▸ **Data extracts**:
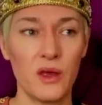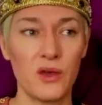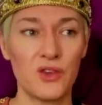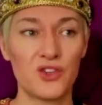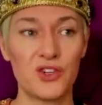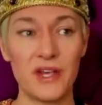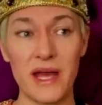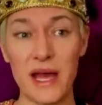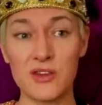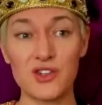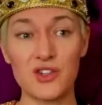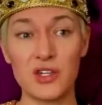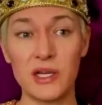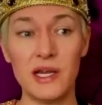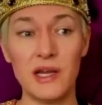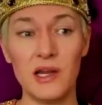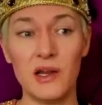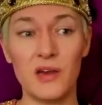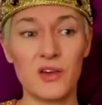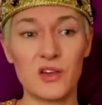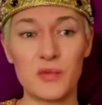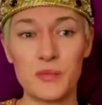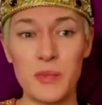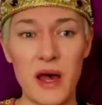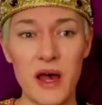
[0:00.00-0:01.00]
She actually
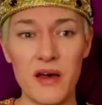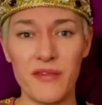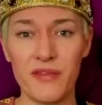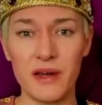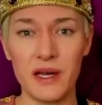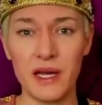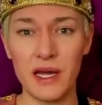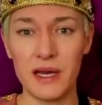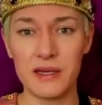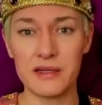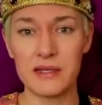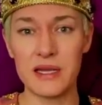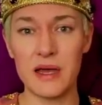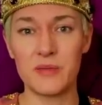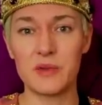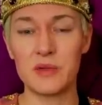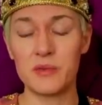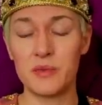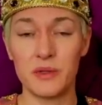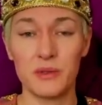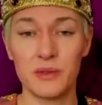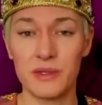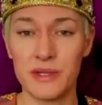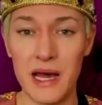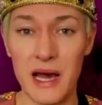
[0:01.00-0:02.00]
looks perfectly
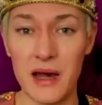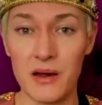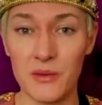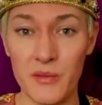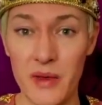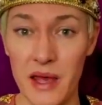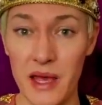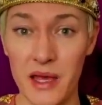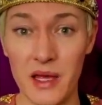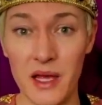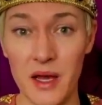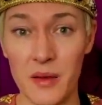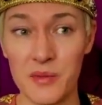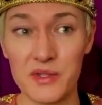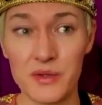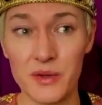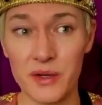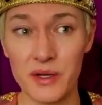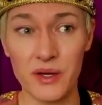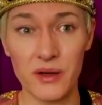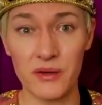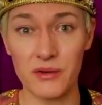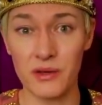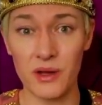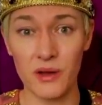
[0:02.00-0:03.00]
acceptable without makeup, so
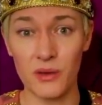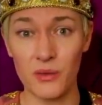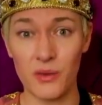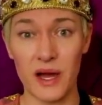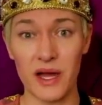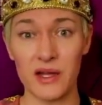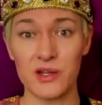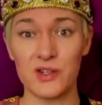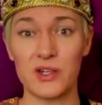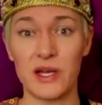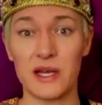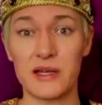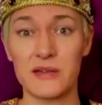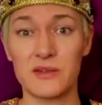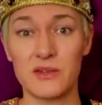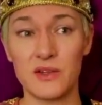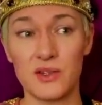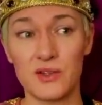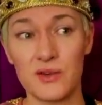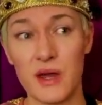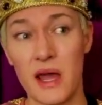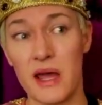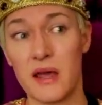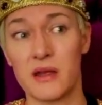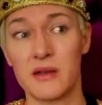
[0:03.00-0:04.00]
I don't know why she has to
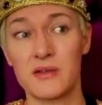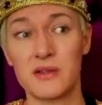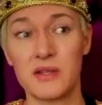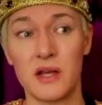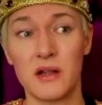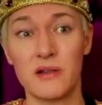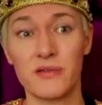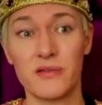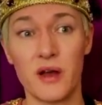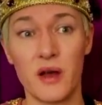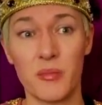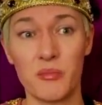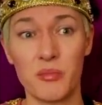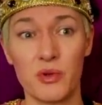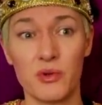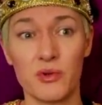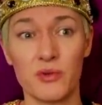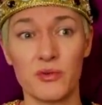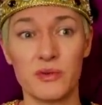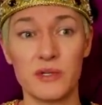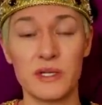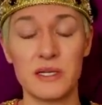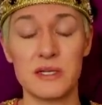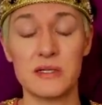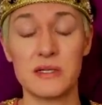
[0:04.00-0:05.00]
drag herself up on
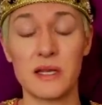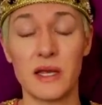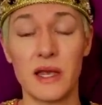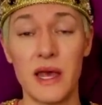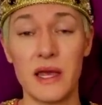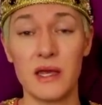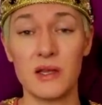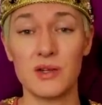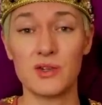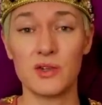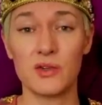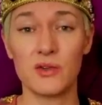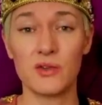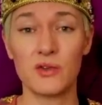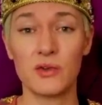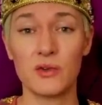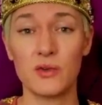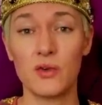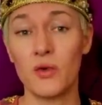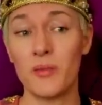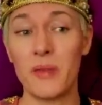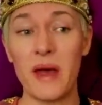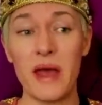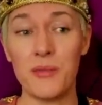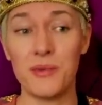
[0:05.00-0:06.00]
all these occasions.
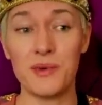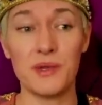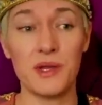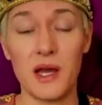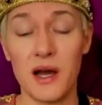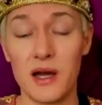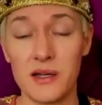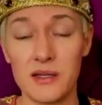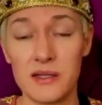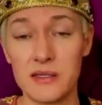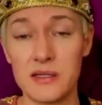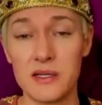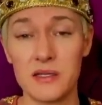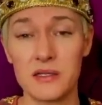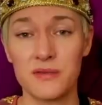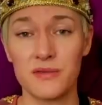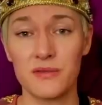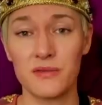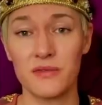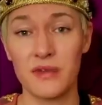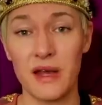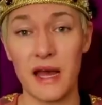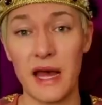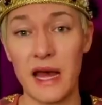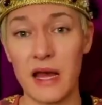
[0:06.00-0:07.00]
Or maybe the artist is
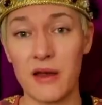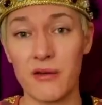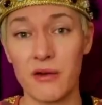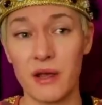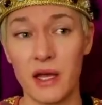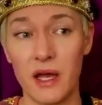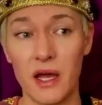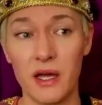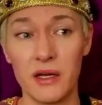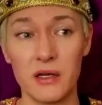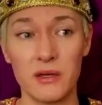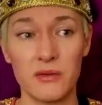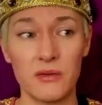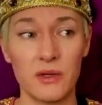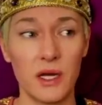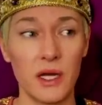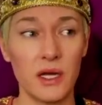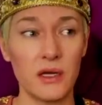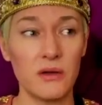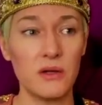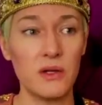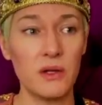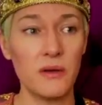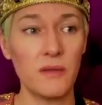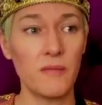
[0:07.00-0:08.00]
for Harry, I don't know.
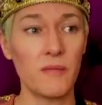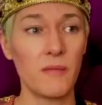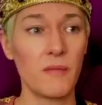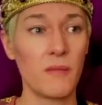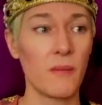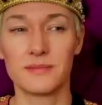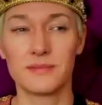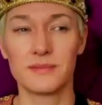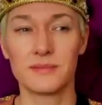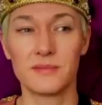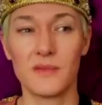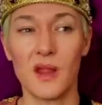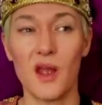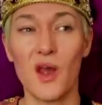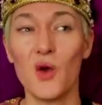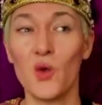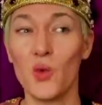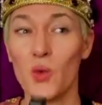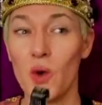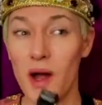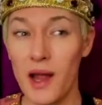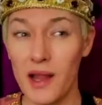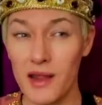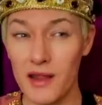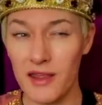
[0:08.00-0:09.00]

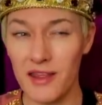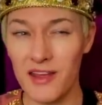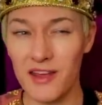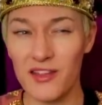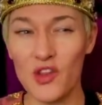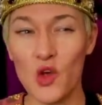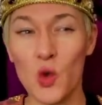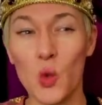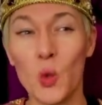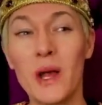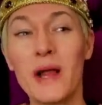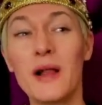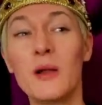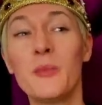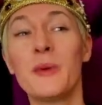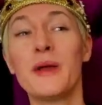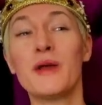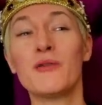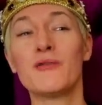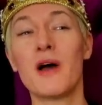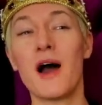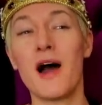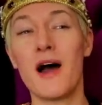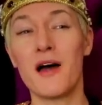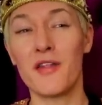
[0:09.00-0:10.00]
One thing that will
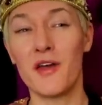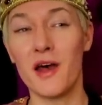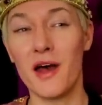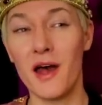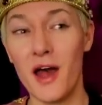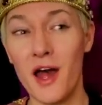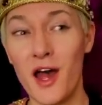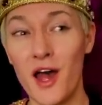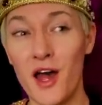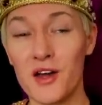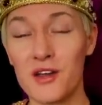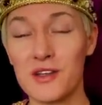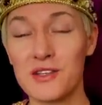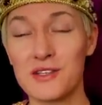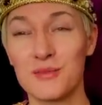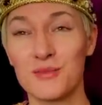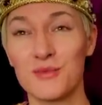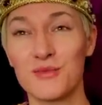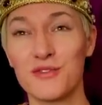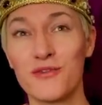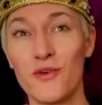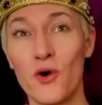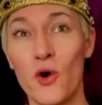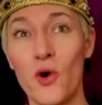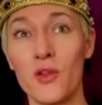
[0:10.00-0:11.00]
be rather
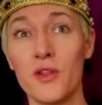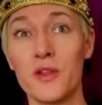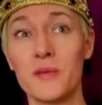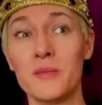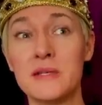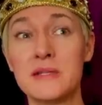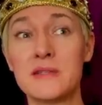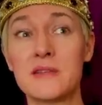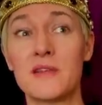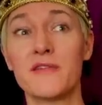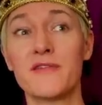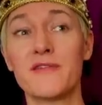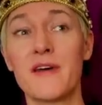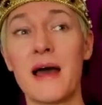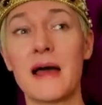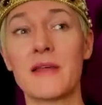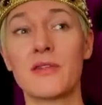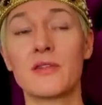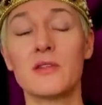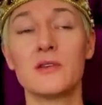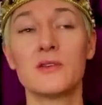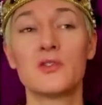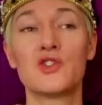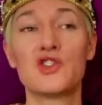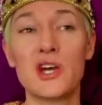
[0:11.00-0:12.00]
irksome for them is the
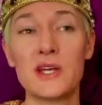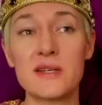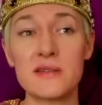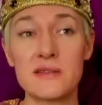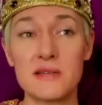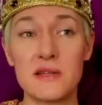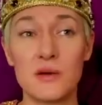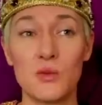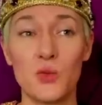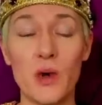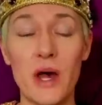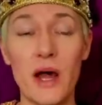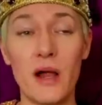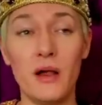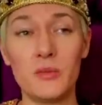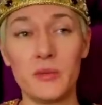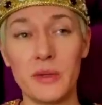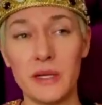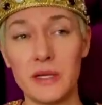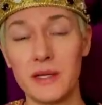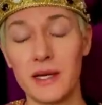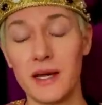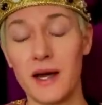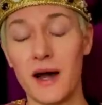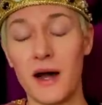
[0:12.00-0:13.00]
fact that Justin
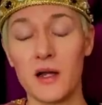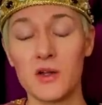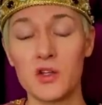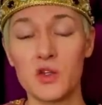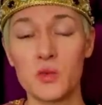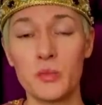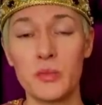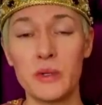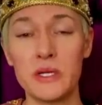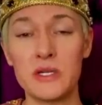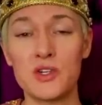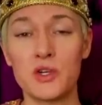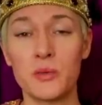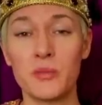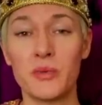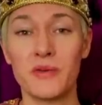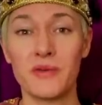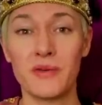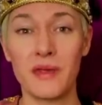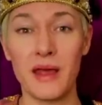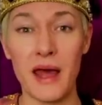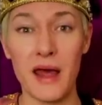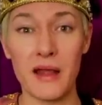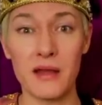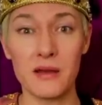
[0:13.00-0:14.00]
Welby, the Archbishop
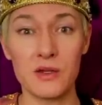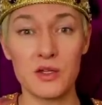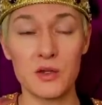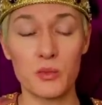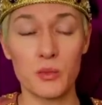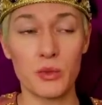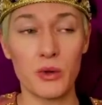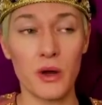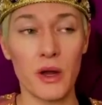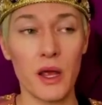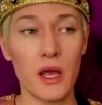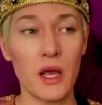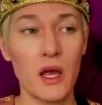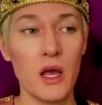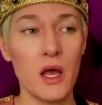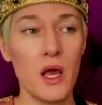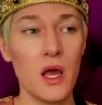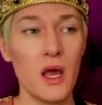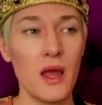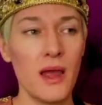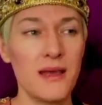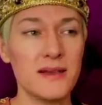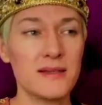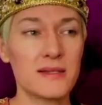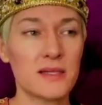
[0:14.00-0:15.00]
of Canterbury,
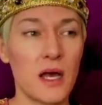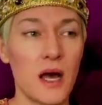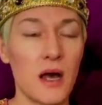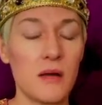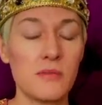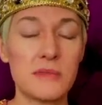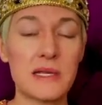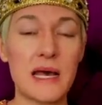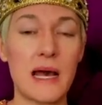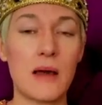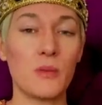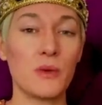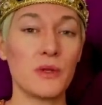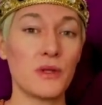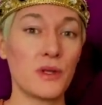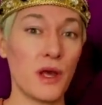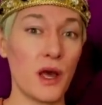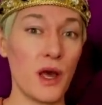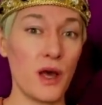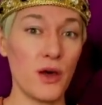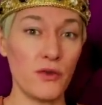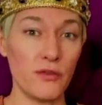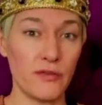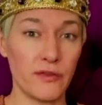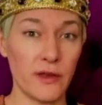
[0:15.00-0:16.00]
has come down with
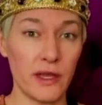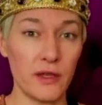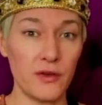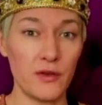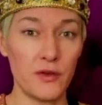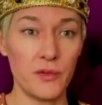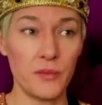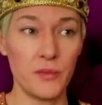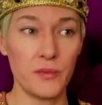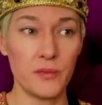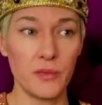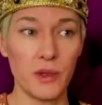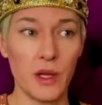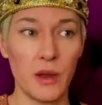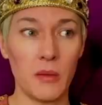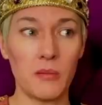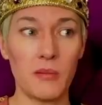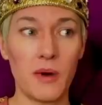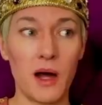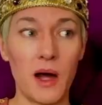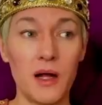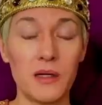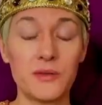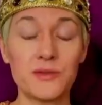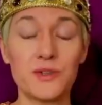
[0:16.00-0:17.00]
COVID and
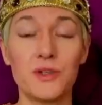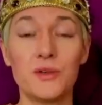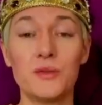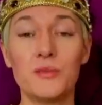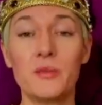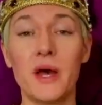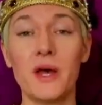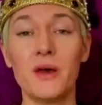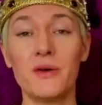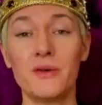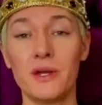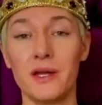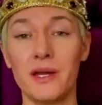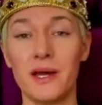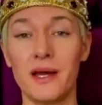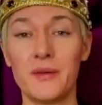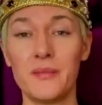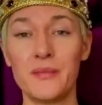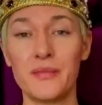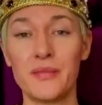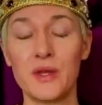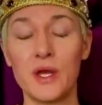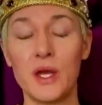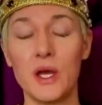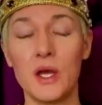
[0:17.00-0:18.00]
mild pneumonia,
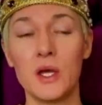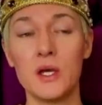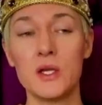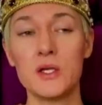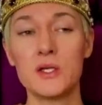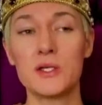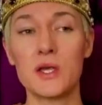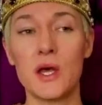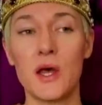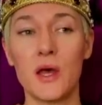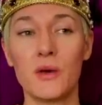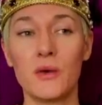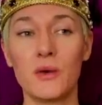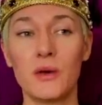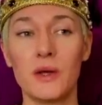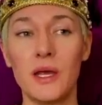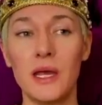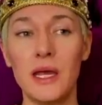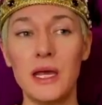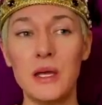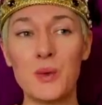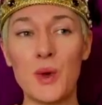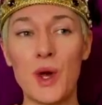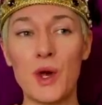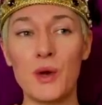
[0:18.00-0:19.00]
so
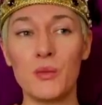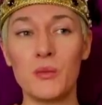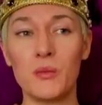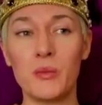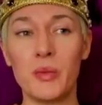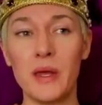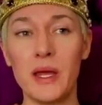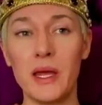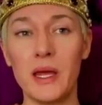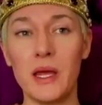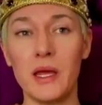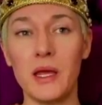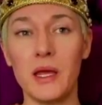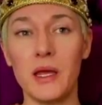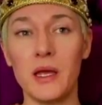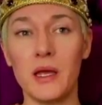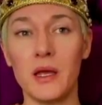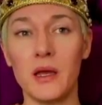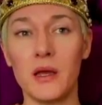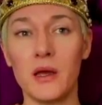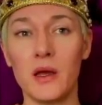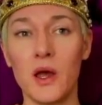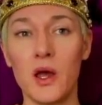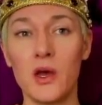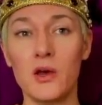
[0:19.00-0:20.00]
he won't
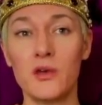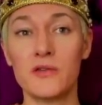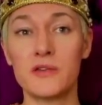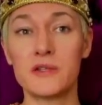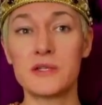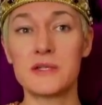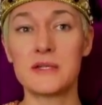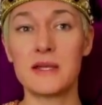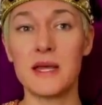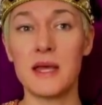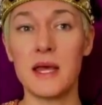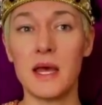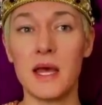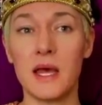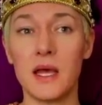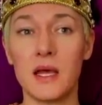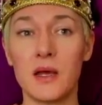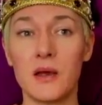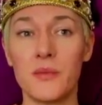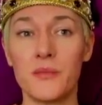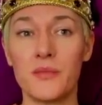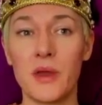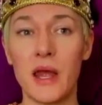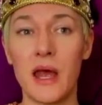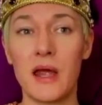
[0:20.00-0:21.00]
be
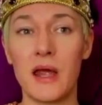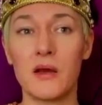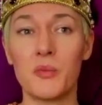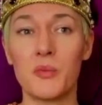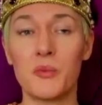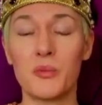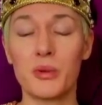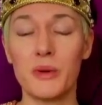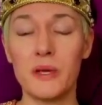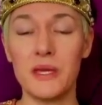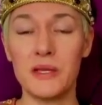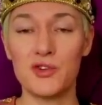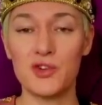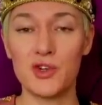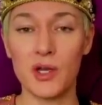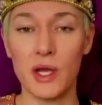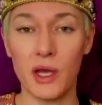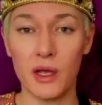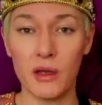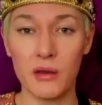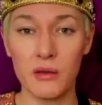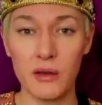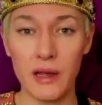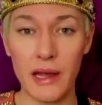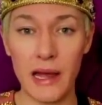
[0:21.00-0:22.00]
overseeing and
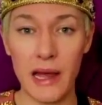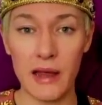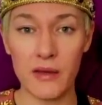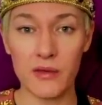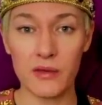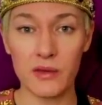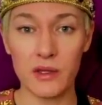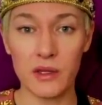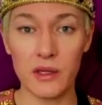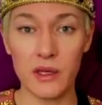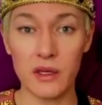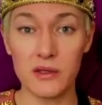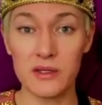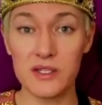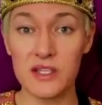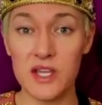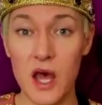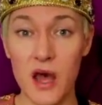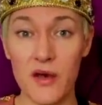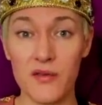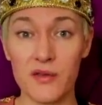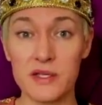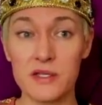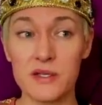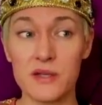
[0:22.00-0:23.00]
preaching at the
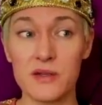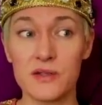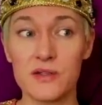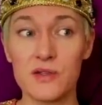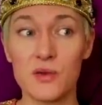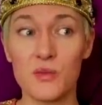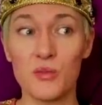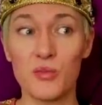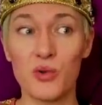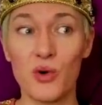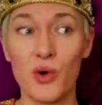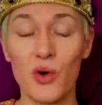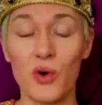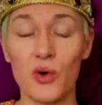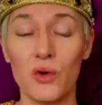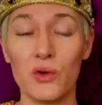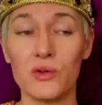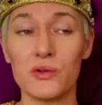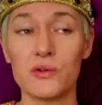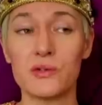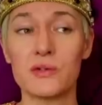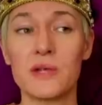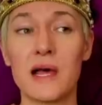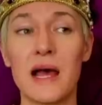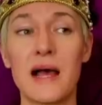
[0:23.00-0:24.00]
service at St
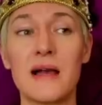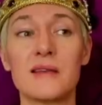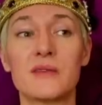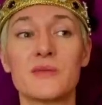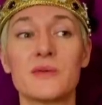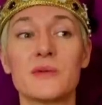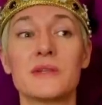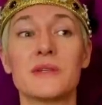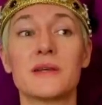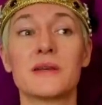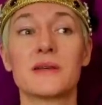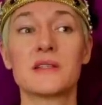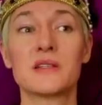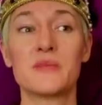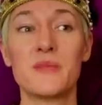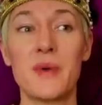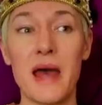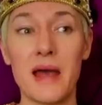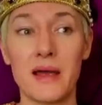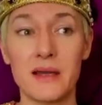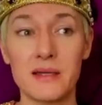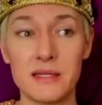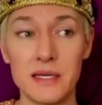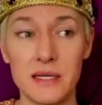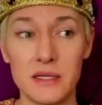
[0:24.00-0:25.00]
Paul's as was
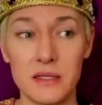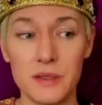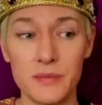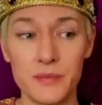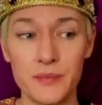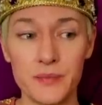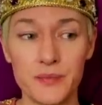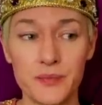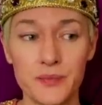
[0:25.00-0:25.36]
expected.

▸ **Task description**:
All of the records should be set down exactly, minus the pictures they hold.

▸ **Expected answer**:
[0:00.00-0:01.00]
She actually
[0:01.00-0:02.00]
looks perfectly
[0:02.00-0:03.00]
acceptable without makeup, so
[0:03.00-0:04.00]
I don't know why she has to
[0:04.00-0:05.00]
drag herself up on
[0:05.00-0:06.00]
all these occasions.
[0:06.00-0:07.00]
Or maybe the artist is
[0:07.00-0:08.00]
for Harry, I don't know.
[0:08.00-0:09.00]

[0:09.00-0:10.00]
One thing that will
[0:10.00-0:11.00]
be rather
[0:11.00-0:12.00]
irksome for them is the
[0:12.00-0:13.00]
fact that Justin
[0:13.00-0:14.00]
Welby, the Archbishop
[0:14.00-0:15.00]
of Canterbury,
[0:15.00-0:16.00]
has come down with
[0:16.00-0:17.00]
COVID and
[0:17.00-0:18.00]
mild pneumonia,
[0:18.00-0:19.00]
so
[0:19.00-0:20.00]
he won't
[0:20.00-0:21.00]
be
[0:21.00-0:22.00]
overseeing and
[0:22.00-0:23.00]
preaching at the
[0:23.00-0:24.00]
service at St
[0:24.00-0:25.00]
Paul's as was
[0:25.00-0:25.36]
expected.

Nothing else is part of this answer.